CONTROVERSIAL powers granted to NSW police during last year's APEC summit are likely to be made permanent - or at least available to police for any special event - under a proposal to be taken to state cabinet.
The powers made it possible to exclude people from certain zones during the Asia-Pacific Economic Co-operation summit in September. Police were given extraordinary rights to search people.
Police were able to set up an outer security zone called a declared area, which was open to the public but if required people could be searched. They also had restricted area, inner zones within the declared areas where a much higher level of control by police and restriction on public access applied. Police also had extra stop-and-search power and the ability to make road closures.
In a review of the APEC Meeting (Police Powers) Act 2007 tabled in Parliament yesterday, the Police Minister, David Campbell, and the Attorney-General, John Hatzistergos, found that "declared area powers are appropriate for a more generalist crowd control situation and restricted area powers for those situations of high risk or threat as in the case of APEC".
The review includes a recommendation that the excluded persons list, in which people were barred from certain areas, should be continued.
"However in the future any list should continue to be [as it was for APEC] clearly restricted to those persons on which there is significant intelligence of threat or fact of violence," the review said.
"Clear and accurate identification of the parameters of declared areas and when an excluded person is and is not in a declared area is vital."
The review also recommended extending the presumption against bail for certain offences such as assaulting a police officer, malicious damage to property or throwing a missile at a police officer.
It said this power was "best placed in legislation that relates to public order management rather than international events. It would then be available for all circumstances".

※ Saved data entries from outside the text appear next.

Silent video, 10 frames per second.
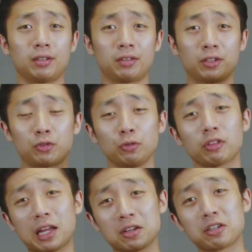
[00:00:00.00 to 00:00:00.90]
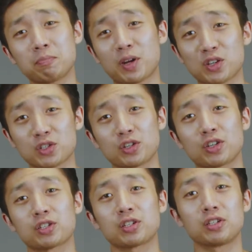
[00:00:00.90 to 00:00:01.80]
the 2,000
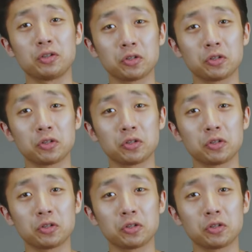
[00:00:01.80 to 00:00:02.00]
pesos you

The two ministers are expected to take to cabinet a proposal calling for the laws to be repeated for special events or perhaps even made permanent.
During APEC, about 650 cars and 150 people were searched. Thirteen people were arrested for illegally entering a restricted area and 61 people were declared to be on the excluded list by the police commissioner. "All but eight of these persons were able to be notified of their exclusion prior to the commencement of the APEC period. The remainder were not able to be located," the report found.
The legality of the excluded persons list test was contested in the Supreme Court but failed.
The ministers' report concluded: "Ultimately APEC 2007 was conducted essentially peacefully with no major incidents. This was due in part to the scale of the policing operation and in part due to the powers available under the act … The NSW Police Force are firmly of the view that there were real threats and that some persons intent on causing violent disruption to APEC were deterred by the legislation."
However, the Greens MP Lee Rhiannon said any extension of APEC police powers would show the Government had "lost its way".
"The APEC experience was another reminder that NSW police have excessive powers and they don't need additional powers."